- **To do**
Set down the data below exactly; pictures stay out.

Saved entries:
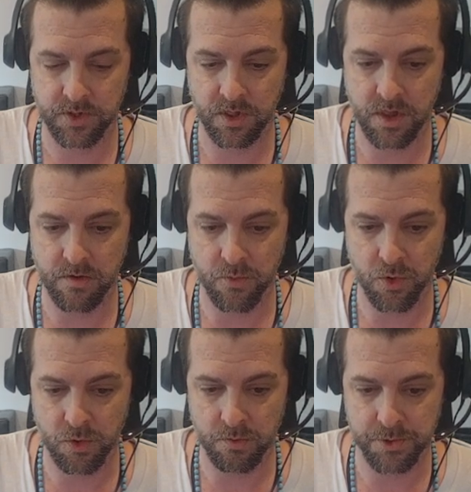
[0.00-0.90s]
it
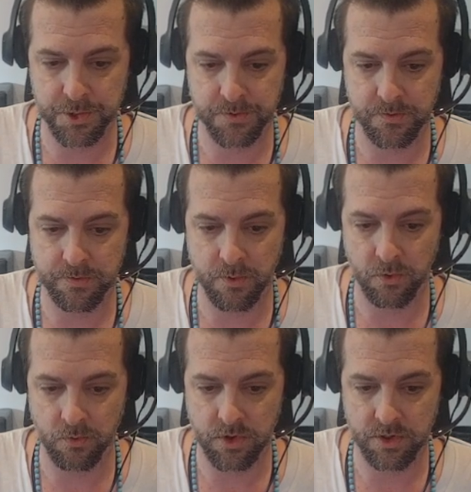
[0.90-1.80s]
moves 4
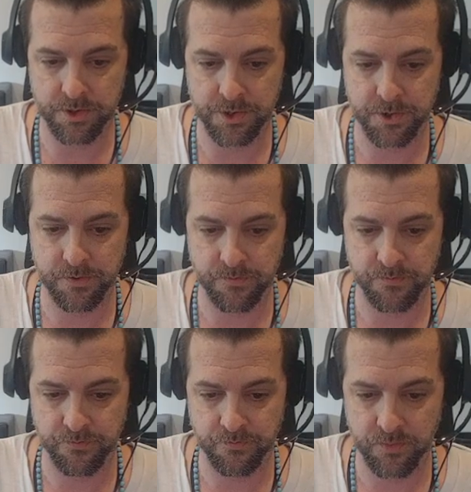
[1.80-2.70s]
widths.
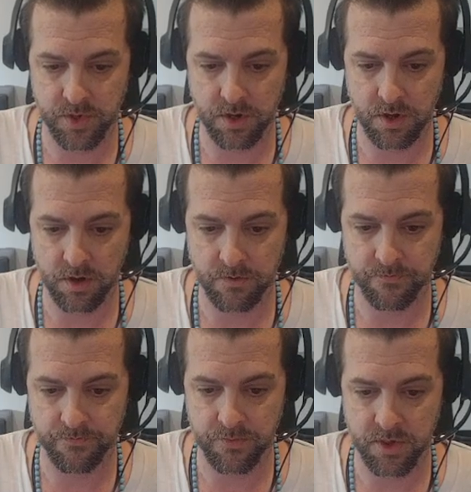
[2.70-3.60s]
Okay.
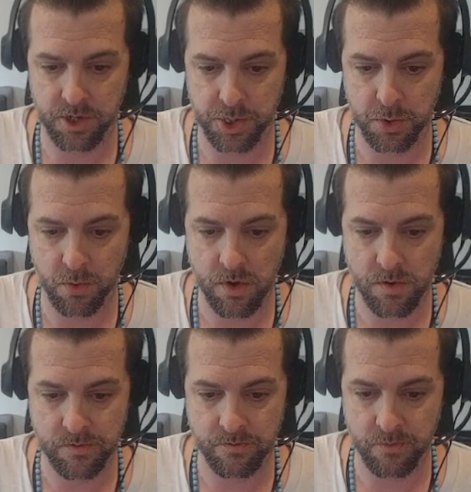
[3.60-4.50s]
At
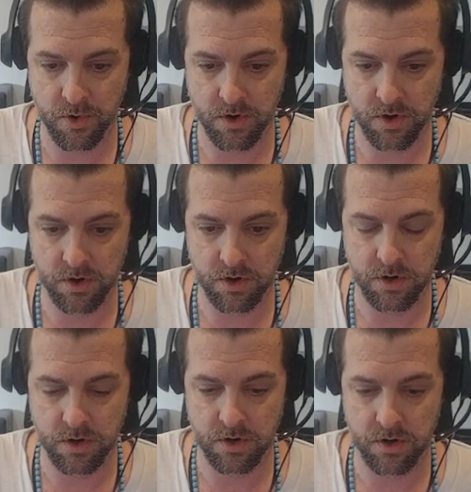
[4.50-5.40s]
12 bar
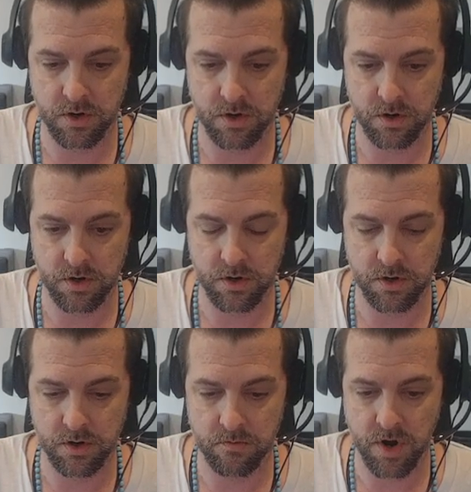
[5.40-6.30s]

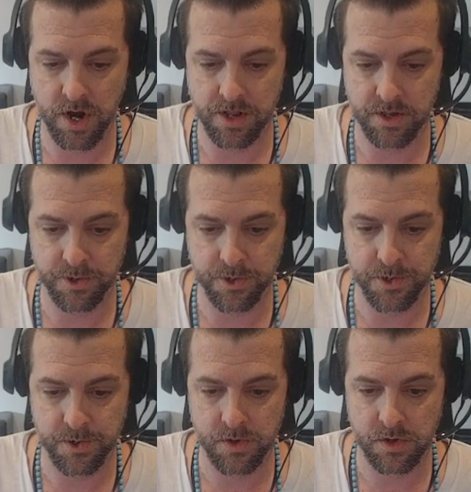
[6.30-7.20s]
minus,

- **Written reply**
[0.00-0.90s]
it
[0.90-1.80s]
moves 4
[1.80-2.70s]
widths.
[2.70-3.60s]
Okay.
[3.60-4.50s]
At
[4.50-5.40s]
12 bar
[5.40-6.30s]

[6.30-7.20s]
minus,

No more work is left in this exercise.